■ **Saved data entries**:
____________________

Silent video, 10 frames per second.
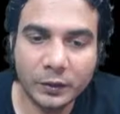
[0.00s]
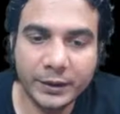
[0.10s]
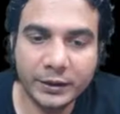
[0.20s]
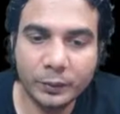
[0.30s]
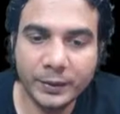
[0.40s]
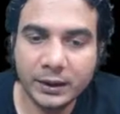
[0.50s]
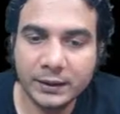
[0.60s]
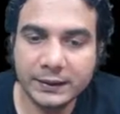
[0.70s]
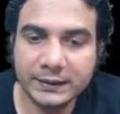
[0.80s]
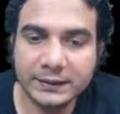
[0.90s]
A to B.
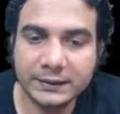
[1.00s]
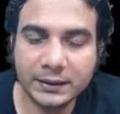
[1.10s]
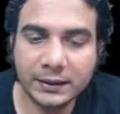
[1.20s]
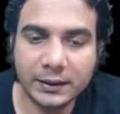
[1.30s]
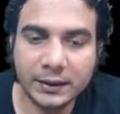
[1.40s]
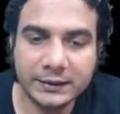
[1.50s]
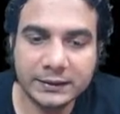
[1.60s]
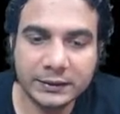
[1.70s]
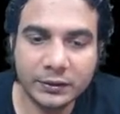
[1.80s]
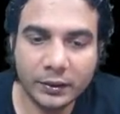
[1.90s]
This is
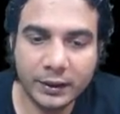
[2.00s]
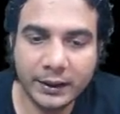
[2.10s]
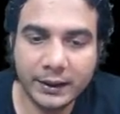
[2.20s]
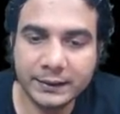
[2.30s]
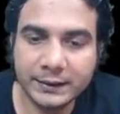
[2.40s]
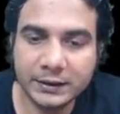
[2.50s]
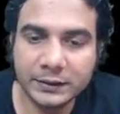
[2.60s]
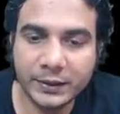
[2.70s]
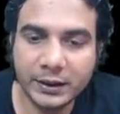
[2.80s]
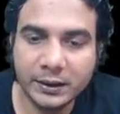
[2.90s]
your A and this
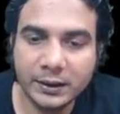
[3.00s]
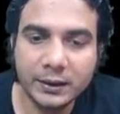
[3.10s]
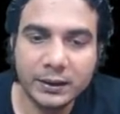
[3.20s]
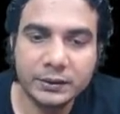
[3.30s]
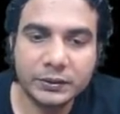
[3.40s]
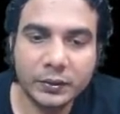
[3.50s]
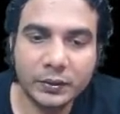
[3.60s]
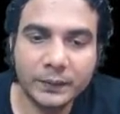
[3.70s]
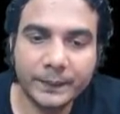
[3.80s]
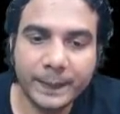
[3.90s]
is B.
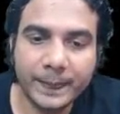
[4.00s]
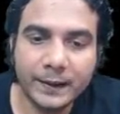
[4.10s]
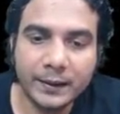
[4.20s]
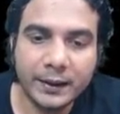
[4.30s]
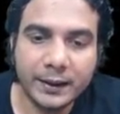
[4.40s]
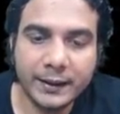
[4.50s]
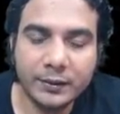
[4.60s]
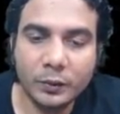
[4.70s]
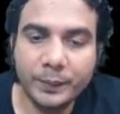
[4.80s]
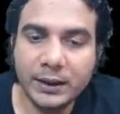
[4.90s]
So
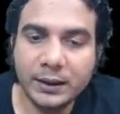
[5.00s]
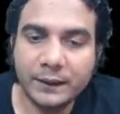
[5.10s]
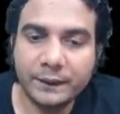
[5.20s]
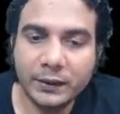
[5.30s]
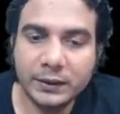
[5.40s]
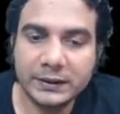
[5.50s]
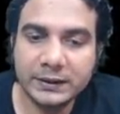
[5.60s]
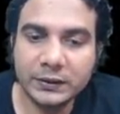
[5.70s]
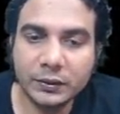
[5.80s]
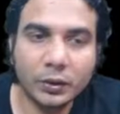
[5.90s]
A to B, if you, this
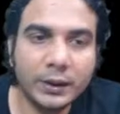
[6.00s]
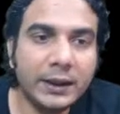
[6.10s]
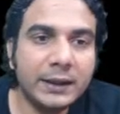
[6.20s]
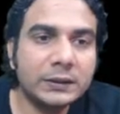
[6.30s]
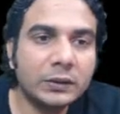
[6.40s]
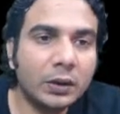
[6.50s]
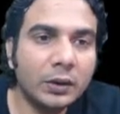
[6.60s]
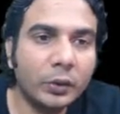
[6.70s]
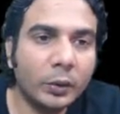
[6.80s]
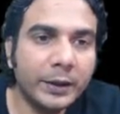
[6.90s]
is your A is
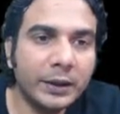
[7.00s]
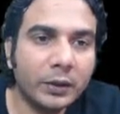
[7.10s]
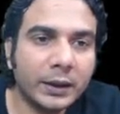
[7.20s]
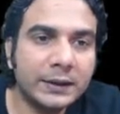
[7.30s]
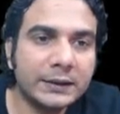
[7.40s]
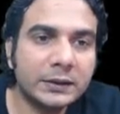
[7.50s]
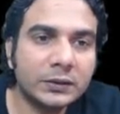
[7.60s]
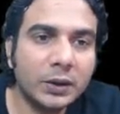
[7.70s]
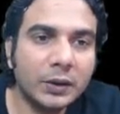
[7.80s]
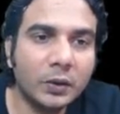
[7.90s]
called domain. Okay, this is
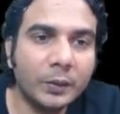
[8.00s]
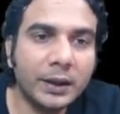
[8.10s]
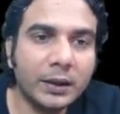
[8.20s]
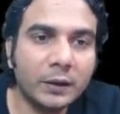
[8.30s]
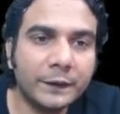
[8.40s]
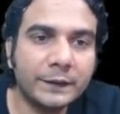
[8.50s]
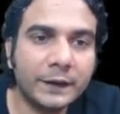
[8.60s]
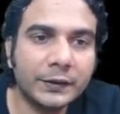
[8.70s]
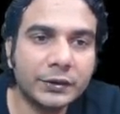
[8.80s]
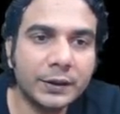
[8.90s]
called domain of the
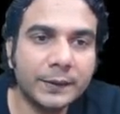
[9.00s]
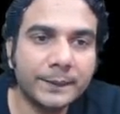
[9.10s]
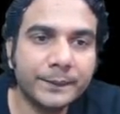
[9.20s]
function,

____________________

■ **What to produce**:
The output is the data above, repeated exactly, with pictures omitted.

■ **Finished task**:
Silent video, 10 frames per second.
[0.00s]
[0.10s]
[0.20s]
[0.30s]
[0.40s]
[0.50s]
[0.60s]
[0.70s]
[0.80s]
[0.90s]
A to B.
[1.00s]
[1.10s]
[1.20s]
[1.30s]
[1.40s]
[1.50s]
[1.60s]
[1.70s]
[1.80s]
[1.90s]
This is
[2.00s]
[2.10s]
[2.20s]
[2.30s]
[2.40s]
[2.50s]
[2.60s]
[2.70s]
[2.80s]
[2.90s]
your A and this
[3.00s]
[3.10s]
[3.20s]
[3.30s]
[3.40s]
[3.50s]
[3.60s]
[3.70s]
[3.80s]
[3.90s]
is B.
[4.00s]
[4.10s]
[4.20s]
[4.30s]
[4.40s]
[4.50s]
[4.60s]
[4.70s]
[4.80s]
[4.90s]
So
[5.00s]
[5.10s]
[5.20s]
[5.30s]
[5.40s]
[5.50s]
[5.60s]
[5.70s]
[5.80s]
[5.90s]
A to B, if you, this
[6.00s]
[6.10s]
[6.20s]
[6.30s]
[6.40s]
[6.50s]
[6.60s]
[6.70s]
[6.80s]
[6.90s]
is your A is
[7.00s]
[7.10s]
[7.20s]
[7.30s]
[7.40s]
[7.50s]
[7.60s]
[7.70s]
[7.80s]
[7.90s]
called domain. Okay, this is
[8.00s]
[8.10s]
[8.20s]
[8.30s]
[8.40s]
[8.50s]
[8.60s]
[8.70s]
[8.80s]
[8.90s]
called domain of the
[9.00s]
[9.10s]
[9.20s]
function,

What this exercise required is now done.